Zum „Glück“ wird in Tiplers Werk nicht nur die Physik strapaziert. Auch die Genetik muss arg Federn lassen. So bei der Erklärung der jungfräulichen Geburt Jesu. Tipler geht davon aus, dass zu Bethlehem ein männliches Wesen mit zwei X-Chromosomen geboren wurde. Das dieser XX-Mann vermutlich am Klinefelter-Syndrom (http://de.wikipedia.org/wiki/Klinefelter-Syndrom) zu leiden hatte, darüber schweigt Tipler sich aus.

Fazit: Ich habe Tipler bisher geschätzt weil er sich als Naturwissenschaftler nicht scheut, über den Tellerrand zu schauen und seine Visionen zu veröffentlichen. Hierzu gehört auch der Versuch, ein neues, Naturwissenschaft und Religion vereinigendes Weltbild zu schaffen. Einige namhafte internationale Wissenschaftler haben auf diesem Gebiet in den vergangenen Jahren die Pforte bereits einen Spalt breit geöffnet. Tipler dagegen fällt mit der Tür ins Haus und konterkariert die seriösen Bemühungen weniger Avantgardisten geradezu. Das finde ich persönlich sehr schade. Und wenn Tipler zum Schluss gar dafür plädiert, Religion zu einem Teilgebiet der Physik zu erklären, dann dürfte dies auch in theologischen Kreisen auf wenig Gegenliebe stoßen.

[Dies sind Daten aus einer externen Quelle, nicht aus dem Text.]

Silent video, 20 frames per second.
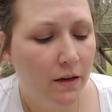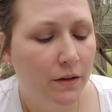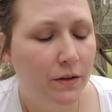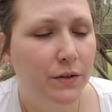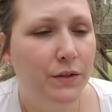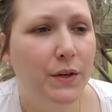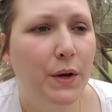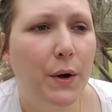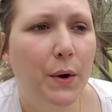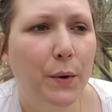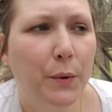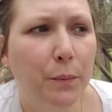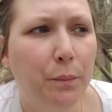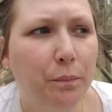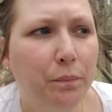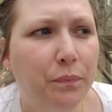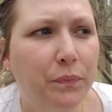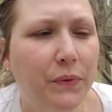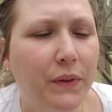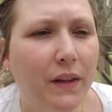So
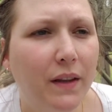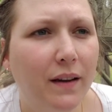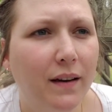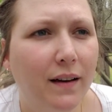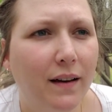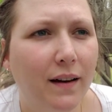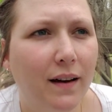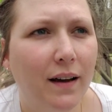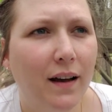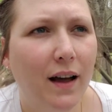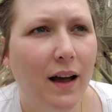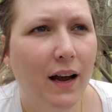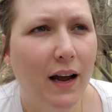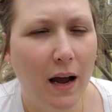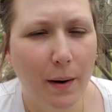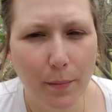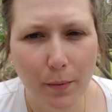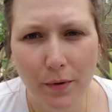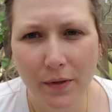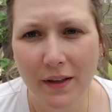a
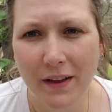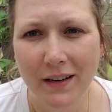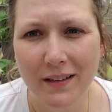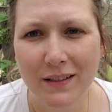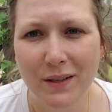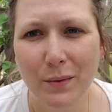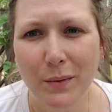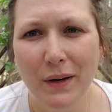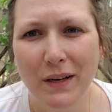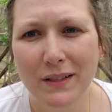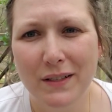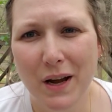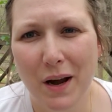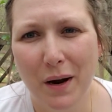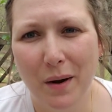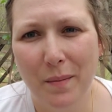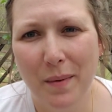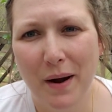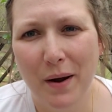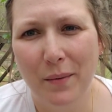couple things that we can
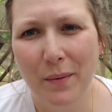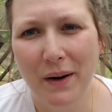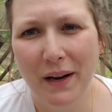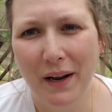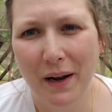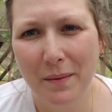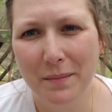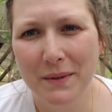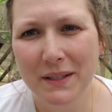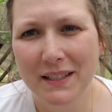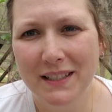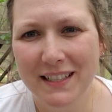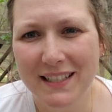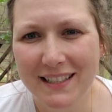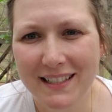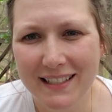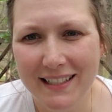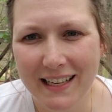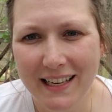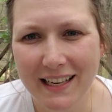talk about when it comes to
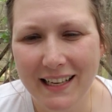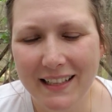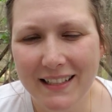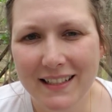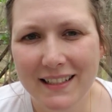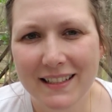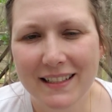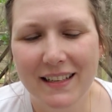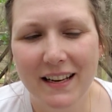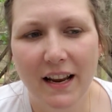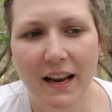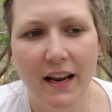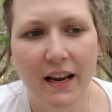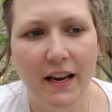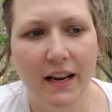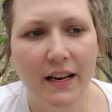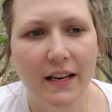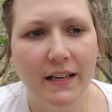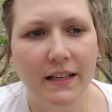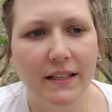seeds
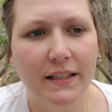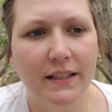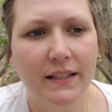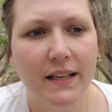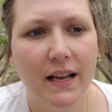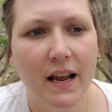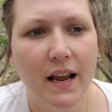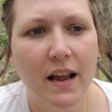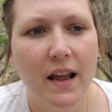is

Immerhin: Wer ein Faible für Skurriles hat, dem kann das Buch durchaus empfohlen werden.

Der Rezensent ist Autor des gerade in einer aktualisierten Neuauflage erschienenen Buches „Die geheime Physik des Zufalls. Quantenphänomene und Schicksal – Kann die Quantenphysik paranormale Phänomene erklären?“. Edition BoD, Norderstedt, Juni 2008. Herausgegeben von Vito von Eichborn.